Ya ha transcurrido un año desde el atentado que un adolescente de 15 años perpetró contra el senador y precandidato presidencial Miguel Uribe Turbay, quien perdió la vida el 11 de agosto en una clínica de Bogotá. Su familia continúa exigiendo justicia sin tregua.
Aunque se han realizado capturas y emitido condenas, las autoridades aún no logran determinar quién dio la orden de asesinar a Uribe Turbay. No obstante, las investigaciones han señalado a las disidencias de la Segunda Marquetalia como las principales responsables.
Este crimen ha marcado profundamente el panorama electoral colombiano. Se considera que el magnicidio transformó por completo el rumbo de las elecciones presidenciales, alterando las estrategias y alianzas de los partidos.
El impacto del crimen en la contienda presidencial

En conversación con Infobae Colombia, el politólogo Jorge Munevar detalló los cambios que se desencadenaron tras el ataque del 7 de junio de 2025 en el parque El Golfito.
“Miguel Uribe era uno de los precandidatos más posicionados. El asesinato de Uribe Turbay cambia la dinámica electoral de la derecha”, afirmó Munevar. Recordó que, después del crimen, el Centro Democrático sufrió fracturas internas que llevaron a la elección de Paloma Valencia como candidata y a la salida de María Fernanda Cabal del partido.
“Ante esa situación, se realiza la gran consulta por Colombia entre partidos de derecha y de centro-derecha, que no se dieron cuenta de que la posición del electorado en general requería de una propuesta radical que calmara a los electores de derecha y de centro-derecha del temor de la consolidación de la izquierda”.
Todo lo ocurrido en esos meses consolidó la viabilidad de un candidato independiente. Abelardo de la Espriella surgió como esa figura.
“Surgió como el outsider salvador, sin importar programas, organización o partido político que lo respaldara y tampoco experiencia ejecutiva y legislativa que diera respaldo a esa candidatura”.

Para Munevar, especular sobre escenarios sin la muerte de Uribe Turbay es complejo. Sin embargo, consideró que él habría sido un aspirante que generaría mayor confianza por su experiencia trabajando con figuras del centro, como el exalcalde de Bogotá Enrique Peñalosa.
“Si el Centro Democrático hubiese postulado a Miguel Uribe Turbay, este tendría mayor capacidad para unificar a la derecha y a la centro-derecha que Paloma Valencia. Sería el candidato con mayor experiencia, tanto administrativa como pública… Hubiese dado una fuerte confianza al electorado de derecha, lo mostrarían como un candidato que se alejaría de las extremas polarizantes de Abelardo de la Espriella y de Iván Cepeda”.
Promesas incumplidas de una campaña sin odio

El analista político Sebastián Líppez señaló que, tras el atentado, varios sectores prometieron bajar el tono de la discusión y evitar discursos de odio.
Líppez recordó que los candidatos que llegaron a la segunda vuelta no se sumaron a ese compromiso y utilizan los señalamientos contra su rival como un arma habitual en sus discursos.
“Recuerden que en ese momento no se habían depurado las opciones y no se habían definido las candidaturas de ninguno de los dos finalistas.

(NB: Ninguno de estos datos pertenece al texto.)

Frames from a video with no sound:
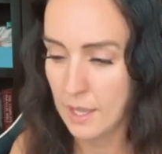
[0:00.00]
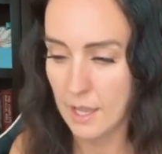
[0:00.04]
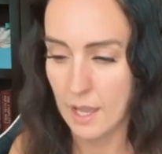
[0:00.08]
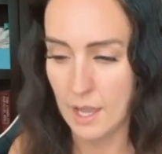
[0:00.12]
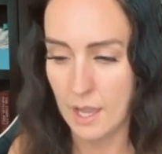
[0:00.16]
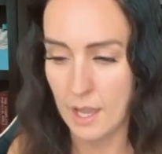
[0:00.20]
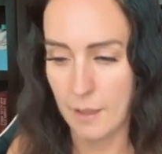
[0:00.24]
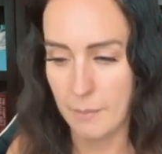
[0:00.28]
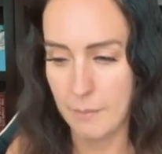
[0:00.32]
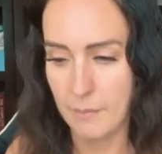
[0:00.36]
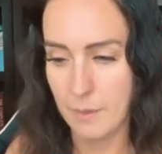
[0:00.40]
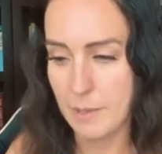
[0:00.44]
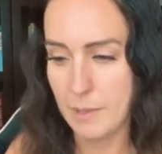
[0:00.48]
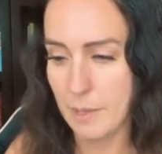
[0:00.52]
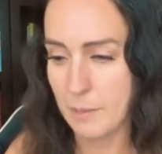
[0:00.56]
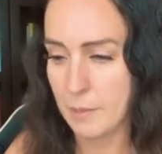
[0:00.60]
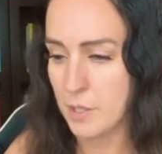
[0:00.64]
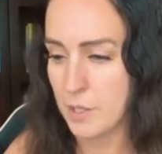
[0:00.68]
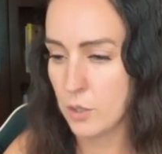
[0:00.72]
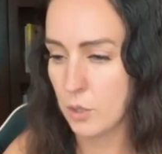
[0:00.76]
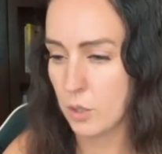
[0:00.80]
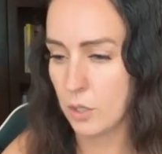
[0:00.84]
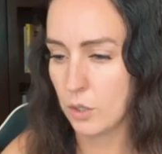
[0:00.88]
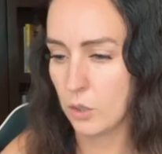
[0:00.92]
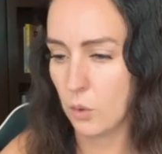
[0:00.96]
Um,
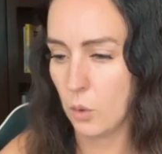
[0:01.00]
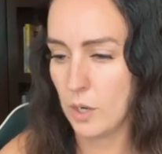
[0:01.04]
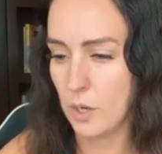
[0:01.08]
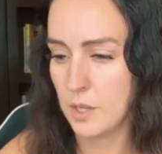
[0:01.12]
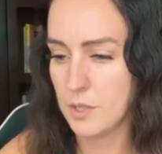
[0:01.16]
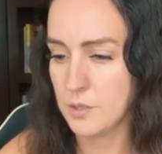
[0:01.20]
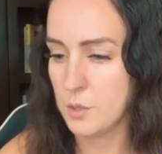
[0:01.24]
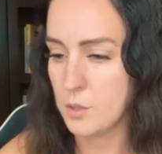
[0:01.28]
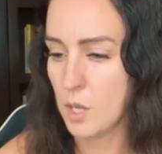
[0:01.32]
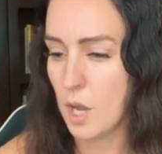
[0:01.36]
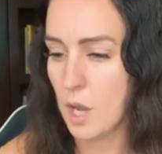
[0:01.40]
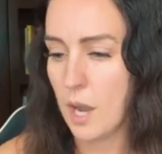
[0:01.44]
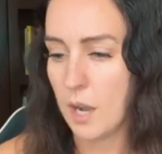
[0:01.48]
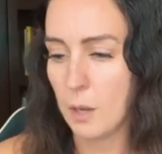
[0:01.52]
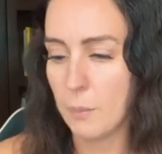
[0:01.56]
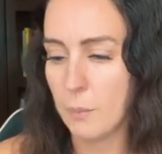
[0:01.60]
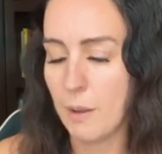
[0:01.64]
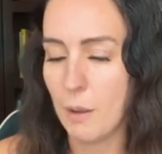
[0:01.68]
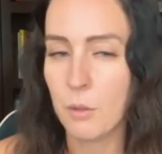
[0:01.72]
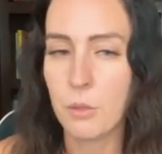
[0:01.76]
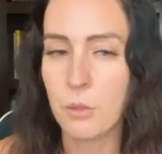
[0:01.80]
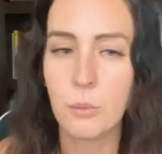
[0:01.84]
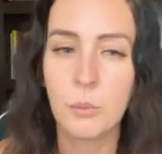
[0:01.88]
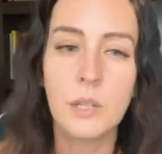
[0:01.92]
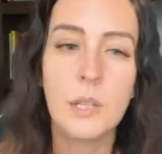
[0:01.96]
maybe you're going to talk
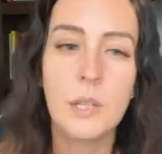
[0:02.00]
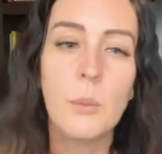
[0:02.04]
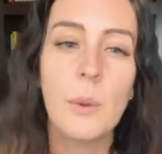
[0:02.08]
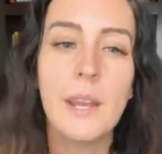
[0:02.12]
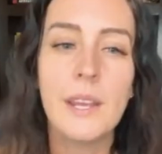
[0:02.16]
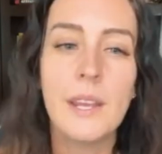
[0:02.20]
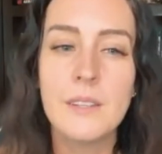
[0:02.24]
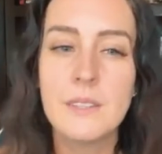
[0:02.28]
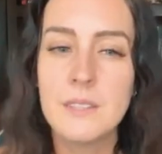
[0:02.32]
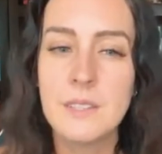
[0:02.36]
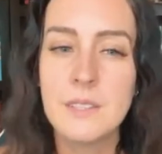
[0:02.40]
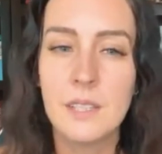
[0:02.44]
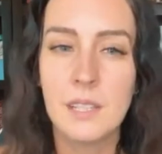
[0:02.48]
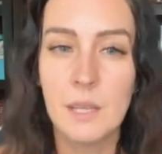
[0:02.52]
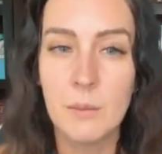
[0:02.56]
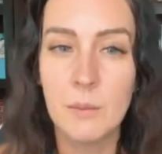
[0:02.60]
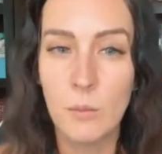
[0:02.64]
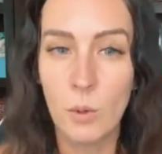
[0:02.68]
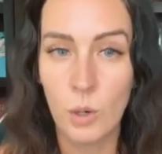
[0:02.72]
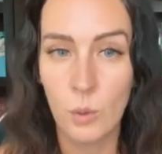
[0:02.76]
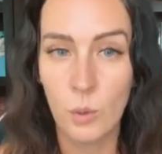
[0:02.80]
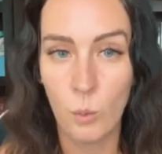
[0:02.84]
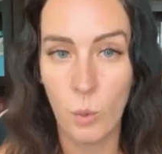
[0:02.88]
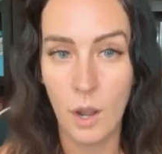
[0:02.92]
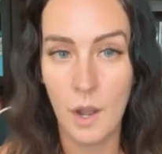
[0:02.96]
about three ways to get
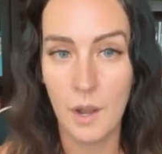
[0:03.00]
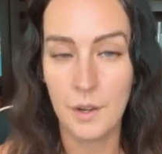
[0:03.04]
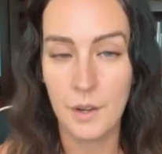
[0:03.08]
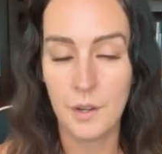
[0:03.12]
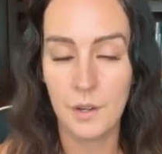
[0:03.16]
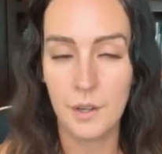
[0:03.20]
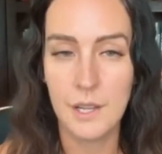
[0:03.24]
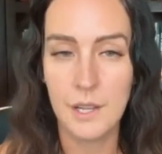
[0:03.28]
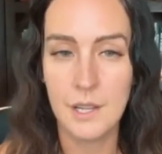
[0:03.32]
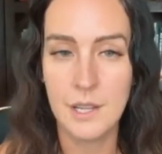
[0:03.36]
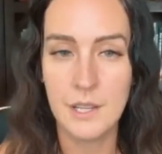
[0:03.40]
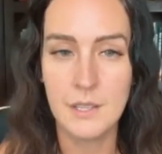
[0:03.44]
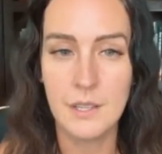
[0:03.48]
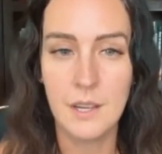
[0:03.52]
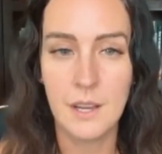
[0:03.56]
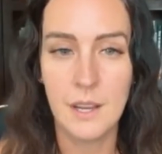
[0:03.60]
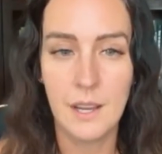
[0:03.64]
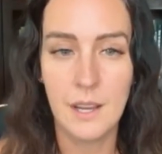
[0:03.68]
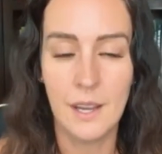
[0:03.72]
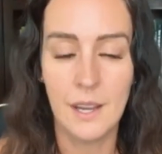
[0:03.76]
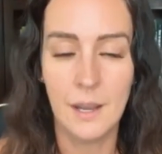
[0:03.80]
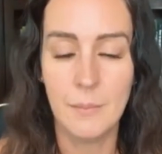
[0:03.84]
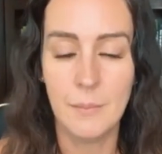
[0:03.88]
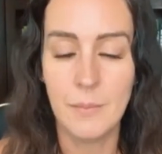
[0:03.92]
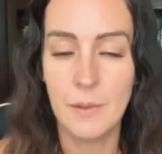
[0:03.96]
more water in
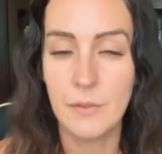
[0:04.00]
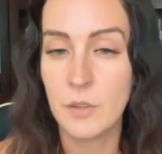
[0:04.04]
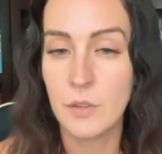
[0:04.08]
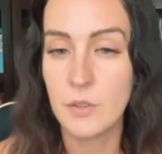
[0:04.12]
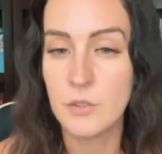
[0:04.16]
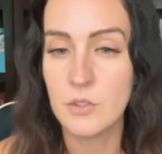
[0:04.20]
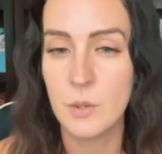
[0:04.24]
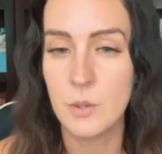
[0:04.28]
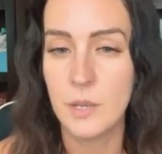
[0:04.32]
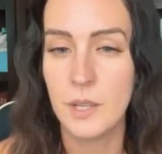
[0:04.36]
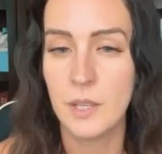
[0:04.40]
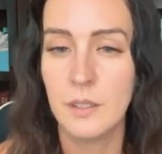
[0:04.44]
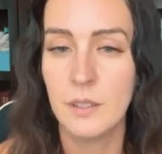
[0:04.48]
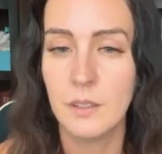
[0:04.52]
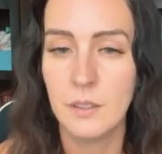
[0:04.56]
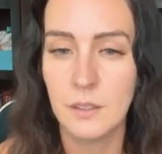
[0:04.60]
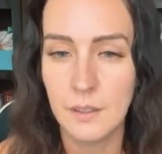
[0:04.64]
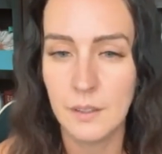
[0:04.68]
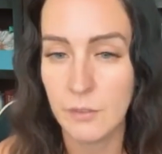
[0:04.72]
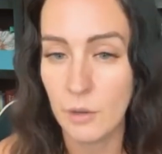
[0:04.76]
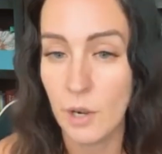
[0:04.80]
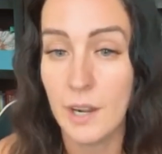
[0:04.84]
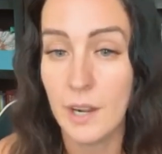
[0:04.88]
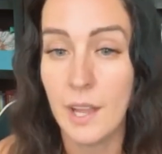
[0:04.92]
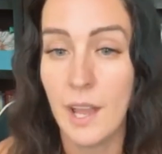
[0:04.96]
um, if you're doing
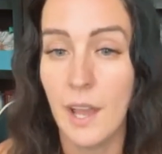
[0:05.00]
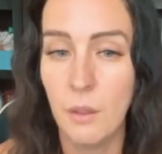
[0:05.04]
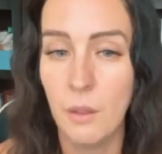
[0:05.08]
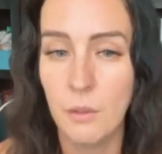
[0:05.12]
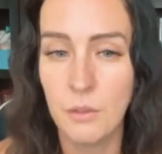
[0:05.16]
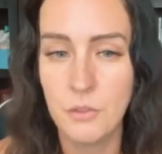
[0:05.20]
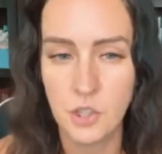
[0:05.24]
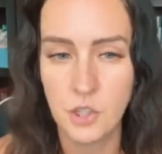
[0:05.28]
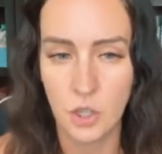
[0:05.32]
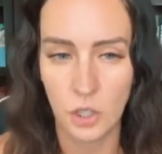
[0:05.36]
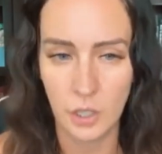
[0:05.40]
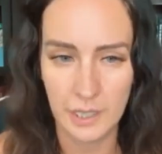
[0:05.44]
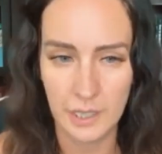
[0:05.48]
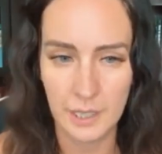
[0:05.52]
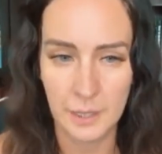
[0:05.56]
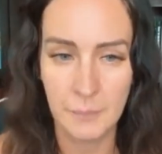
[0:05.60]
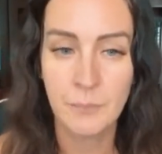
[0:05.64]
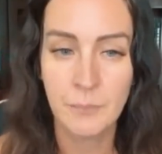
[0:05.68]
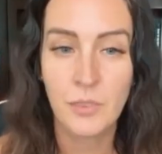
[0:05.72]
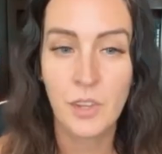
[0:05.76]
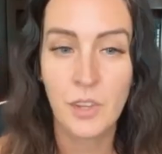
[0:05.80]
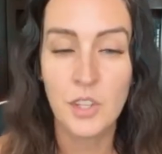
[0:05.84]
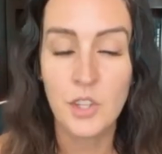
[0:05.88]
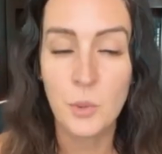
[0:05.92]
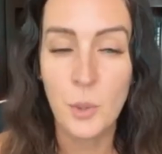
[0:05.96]
if you're on a health journey
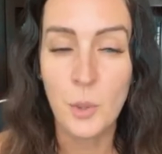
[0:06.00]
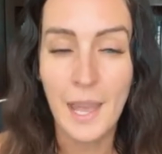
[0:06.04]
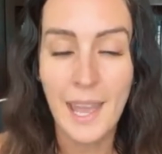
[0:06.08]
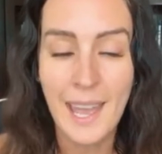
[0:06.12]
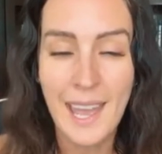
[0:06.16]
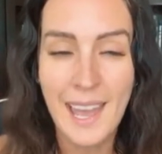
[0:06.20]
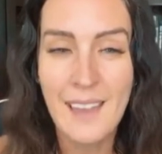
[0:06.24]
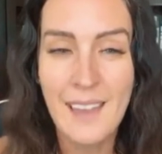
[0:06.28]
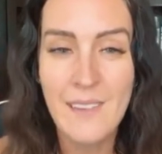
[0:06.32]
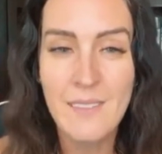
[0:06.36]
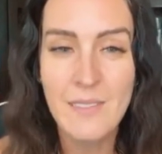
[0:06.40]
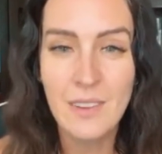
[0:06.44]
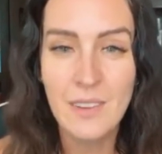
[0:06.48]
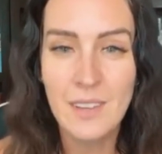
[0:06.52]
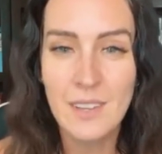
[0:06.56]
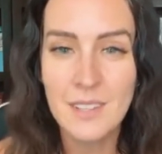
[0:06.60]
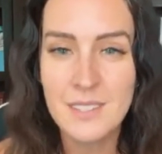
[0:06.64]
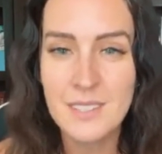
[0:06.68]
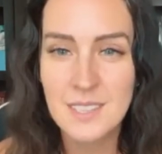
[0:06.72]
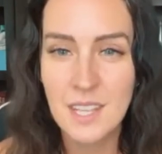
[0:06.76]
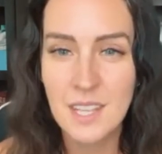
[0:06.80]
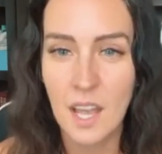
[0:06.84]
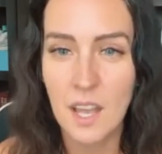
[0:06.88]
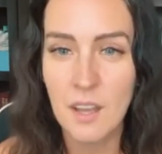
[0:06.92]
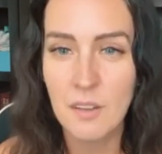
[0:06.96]
you have
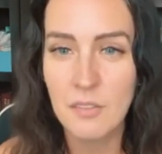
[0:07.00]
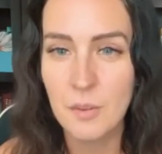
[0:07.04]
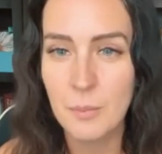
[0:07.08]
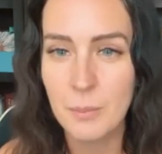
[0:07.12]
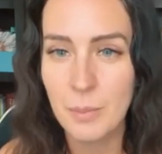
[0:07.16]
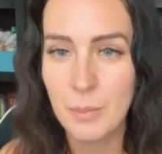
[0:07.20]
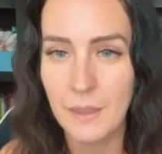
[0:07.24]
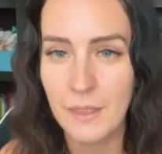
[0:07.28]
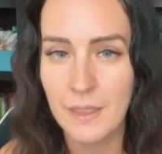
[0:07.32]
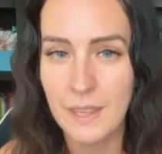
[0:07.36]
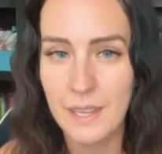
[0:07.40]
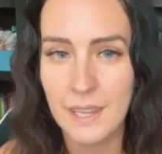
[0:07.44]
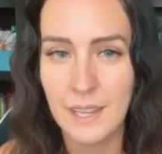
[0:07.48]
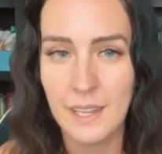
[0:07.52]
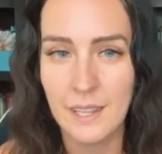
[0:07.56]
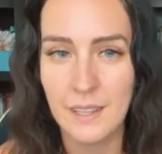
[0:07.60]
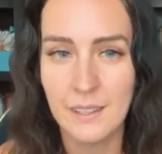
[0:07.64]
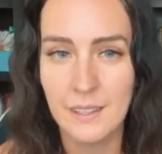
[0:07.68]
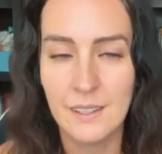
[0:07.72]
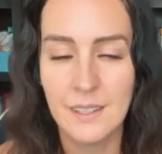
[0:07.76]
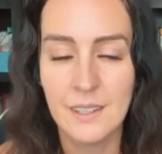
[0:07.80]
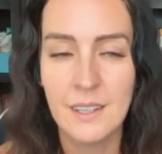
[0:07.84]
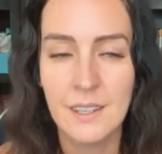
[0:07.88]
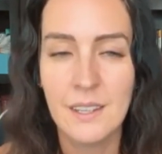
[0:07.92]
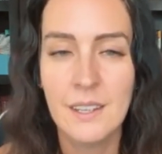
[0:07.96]
stuff
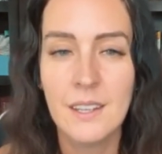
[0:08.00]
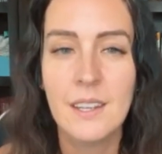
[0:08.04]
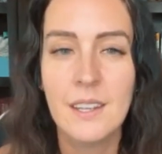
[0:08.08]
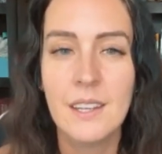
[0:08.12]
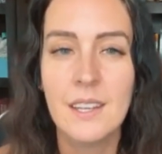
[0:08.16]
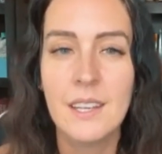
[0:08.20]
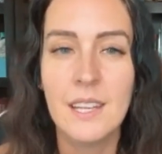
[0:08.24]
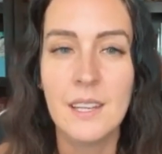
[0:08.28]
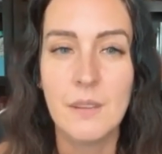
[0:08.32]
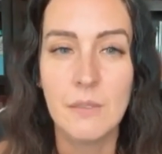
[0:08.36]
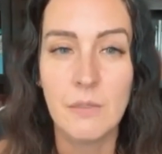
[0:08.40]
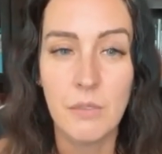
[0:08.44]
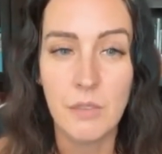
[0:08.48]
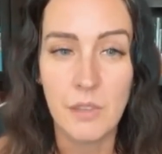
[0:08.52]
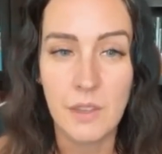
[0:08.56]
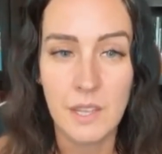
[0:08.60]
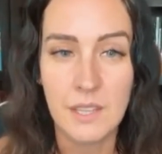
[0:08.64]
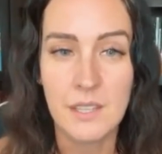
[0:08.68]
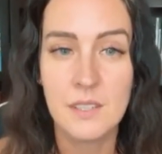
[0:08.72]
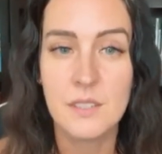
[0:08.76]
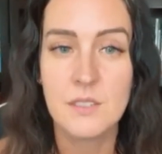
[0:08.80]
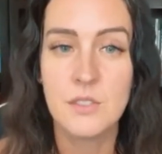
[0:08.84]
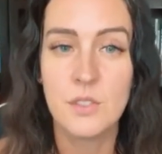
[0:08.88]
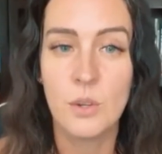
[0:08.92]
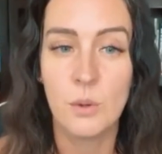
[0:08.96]
planned if
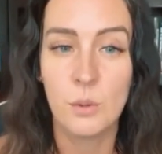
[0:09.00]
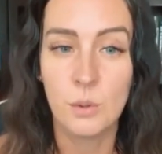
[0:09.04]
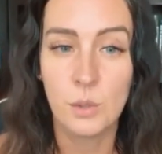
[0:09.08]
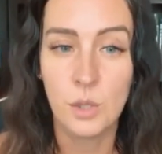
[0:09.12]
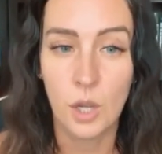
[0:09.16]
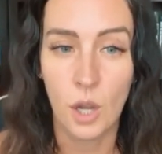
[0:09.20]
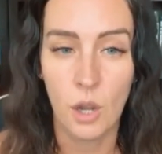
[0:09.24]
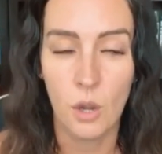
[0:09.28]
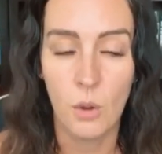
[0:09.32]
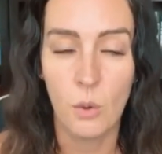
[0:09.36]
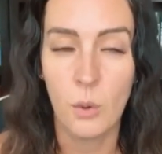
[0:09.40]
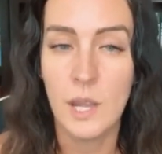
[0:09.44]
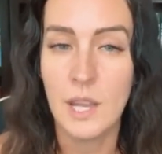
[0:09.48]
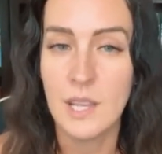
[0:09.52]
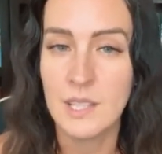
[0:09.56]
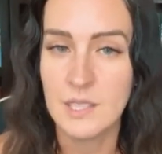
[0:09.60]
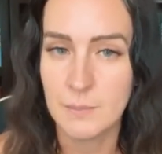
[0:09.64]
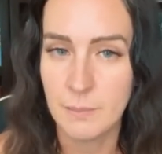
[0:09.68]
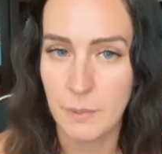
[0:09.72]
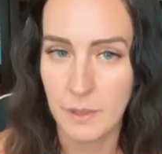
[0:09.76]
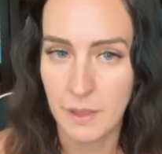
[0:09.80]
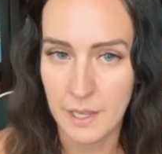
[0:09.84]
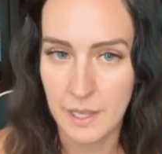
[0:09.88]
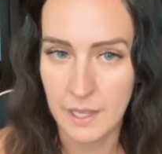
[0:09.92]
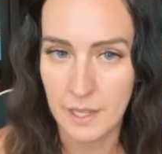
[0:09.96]
things don't go as
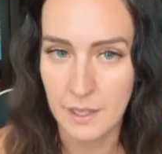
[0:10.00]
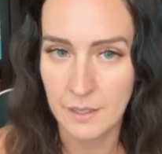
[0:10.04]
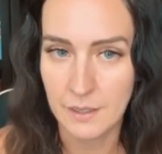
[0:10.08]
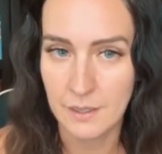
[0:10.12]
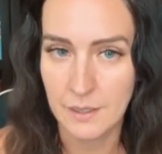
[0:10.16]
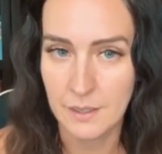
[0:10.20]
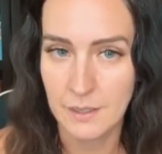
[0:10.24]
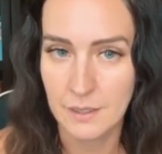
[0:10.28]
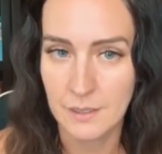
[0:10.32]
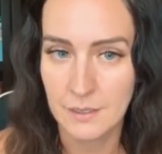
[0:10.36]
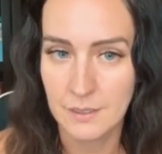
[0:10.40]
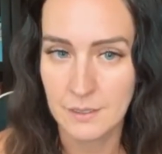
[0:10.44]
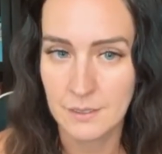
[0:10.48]
planned.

Ellos dos, específicamente, no se habían comprometido con eso… Esa promesa de bajar el tono no se va a cumplir ahora”.
El analista lamentó que Colombia esté eligiendo entre dos discursos de odio, lo que ha impedido que en los últimos meses se hable de ideas y propuestas para que el país tenga un mandatario que lo conduzca correctamente durante los próximos cuatro años.
“Los insultos y descalificaciones son tan fuertes que eliminan cualquier opción de diálogo o reconocimiento, es lamentable que el debate político termine por centrarse en esa descalificación personal y no en las alternativas de política pública que representa cada proyecto”.